• Work to complete: From the first line to the last, retype everything below exactly, minus the pictures.

[[ Extracted records, beginning ]]

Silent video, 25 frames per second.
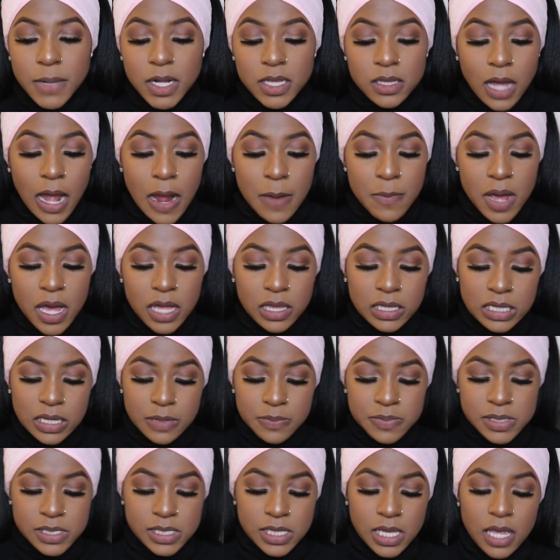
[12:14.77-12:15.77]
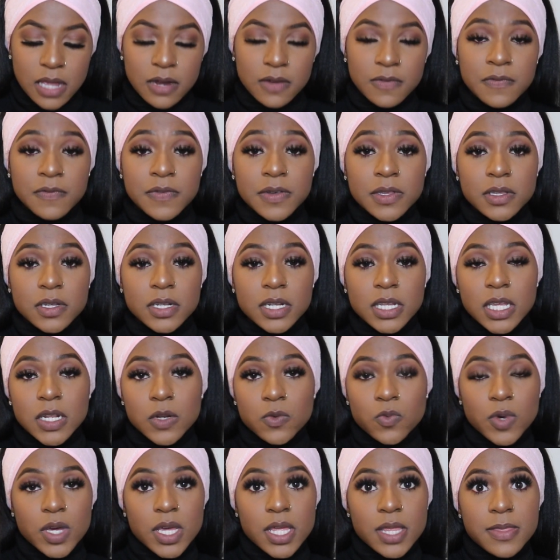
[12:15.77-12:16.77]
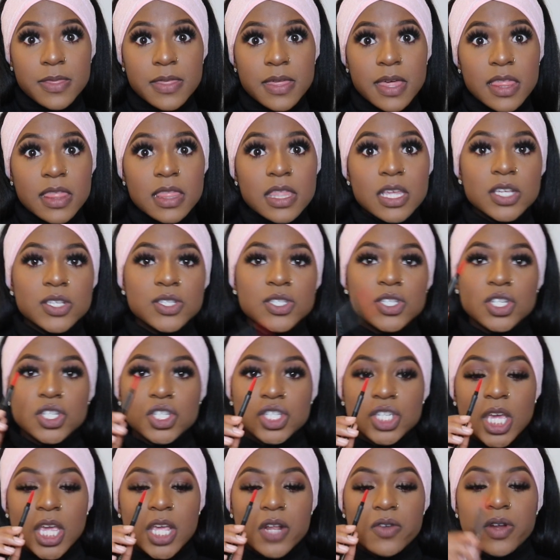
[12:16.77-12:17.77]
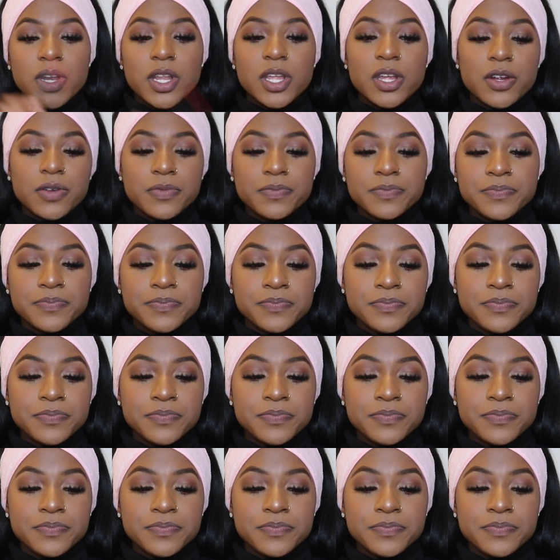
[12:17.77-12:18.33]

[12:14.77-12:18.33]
line my lips and fill it in with this shade right here.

[[ Extracted records, end ]]

• Solution to this task:
Silent video, 25 frames per second.
[12:14.77-12:15.77]
[12:15.77-12:16.77]
[12:16.77-12:17.77]
[12:17.77-12:18.33]

[12:14.77-12:18.33]
line my lips and fill it in with this shade right here.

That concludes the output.